Buffering is used all over the place. Even serial devices use a 16 byte of buffer -- all to reduce the cost of per unit (character, disk block or packet etc.) processing or to smooth data flow or to utilize the available bandwidth. But in such applications the receiver/sender usually has a way of getting an alert when the FIFO has data/is empty. As long as you provide that you can compose more complex network of components. Imagine components connected via FIFOs that provide empty, almost empty, almost full, full signals. And may be more in case of lossy connections. [Though at a lower level you'd model these fifo as components too so at that level there'd be *no* buffering! Sort of like Carl Hewitt's Actor model!]

Your complaint seems more about how buffers are currently used and where the "network" of components are dynamically formed.

On May 13, 2024, at 6:34 AM, Douglas McIlroy <douglas.mcilroy@dartmouth.edu> wrote:

So fork() is a significant nuisance. How about the far more ubiquitous problem of IO buffering?

On Sun, May 12, 2024 at 12:34:20PM -0700, Adam Thornton wrote:
> But it does come down to the same argument as
https://www.microsoft.com/en-us/research/uploads/prod/2019/04/fork-hotos19.pdf

The Microsoft manifesto says that fork() is an evil hack.

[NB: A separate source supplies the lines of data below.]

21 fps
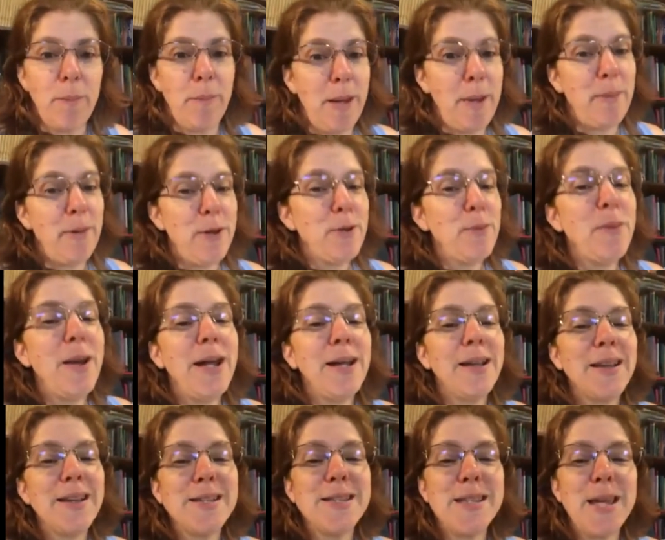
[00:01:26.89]
maybe you
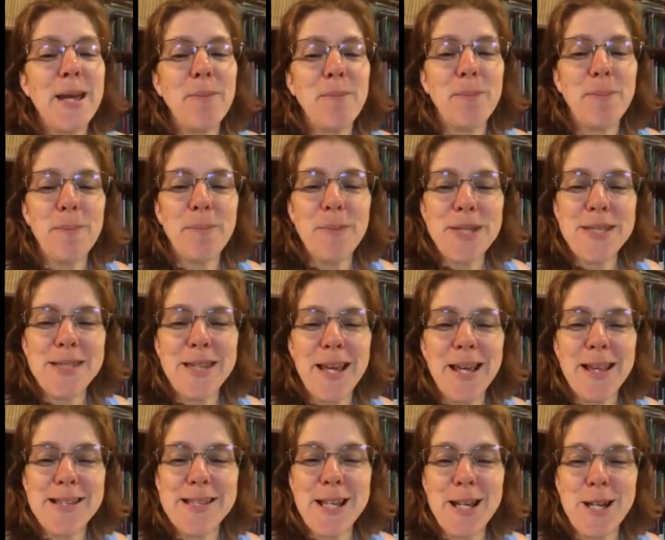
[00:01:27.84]
make the same
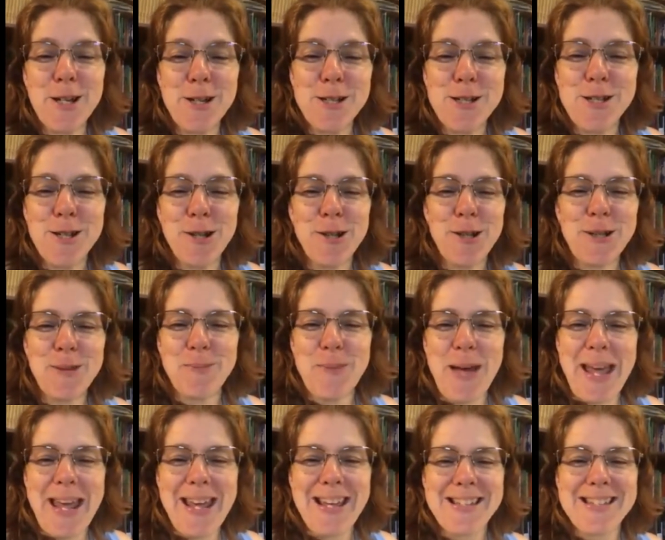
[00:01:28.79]
mistakes that your student
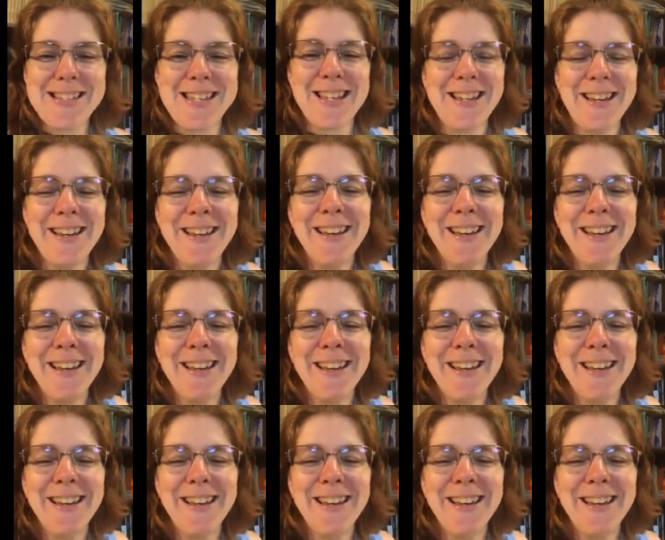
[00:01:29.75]
makes.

One of the cited evils is that one must remember to flush output buffers before forking, for fear it will be emitted twice. But buffering is the culprit, not the victim. Output buffers must be flushed for many other reasons: to avoid deadlock; to force prompt delivery of urgent output; to keep output from being lost in case of a subsequent failure. Input buffers can also steal data by reading ahead into stuff that should go to another consumer. In all these cases buffering can break compositionality. Yet the manifesto blames an instance of the hazard on fork()! 

To assure compositionality, one must flush output buffers at every possible point where an unknown downstream consumer might correctly act on the received data with observable results. And input buffering must never ingest data that the program will not eventually use. These are tough criteria to meet in general without sacrificing buffering.

The advent of pipes vividly exposed the non-compositionality of output buffering. Interactive pipelines froze when users could not provide input that would force stuff to be flushed until the input was informed by that very stuff. This phenomenon motivated cat -u, and stdio's convention of line buffering for stdout. The premier example of input buffering eating other programs' data was mitigated by "here documents" in the Bourne shell.

These precautions are mere fig leaves that conceal important special cases. The underlying evil of buffered IO still lurks. The justification is that it's necessary to match the characteristics of IO devices and to minimize system-call overhead.  The former necessity requires the attention of hardware designers, but the latter is in the hands of programmers. What can be done to mitigate the pain of border-crossing into the kernel? L4 and its ilk have taken a whack. An even more radical approach might flow from the "whitepaper" at www.codevalley.com.

In any even the abolition of buffering is a grand challenge.

Doug